Output all records below verbatim.

──────── AVAILABLE DATA

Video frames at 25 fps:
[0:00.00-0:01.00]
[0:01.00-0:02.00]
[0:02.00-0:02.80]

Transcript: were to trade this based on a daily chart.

────────────────

PROBLEM SOLUTION –
Video frames at 25 fps:
[0:00.00-0:01.00]
[0:01.00-0:02.00]
[0:02.00-0:02.80]

Transcript: were to trade this based on a daily chart.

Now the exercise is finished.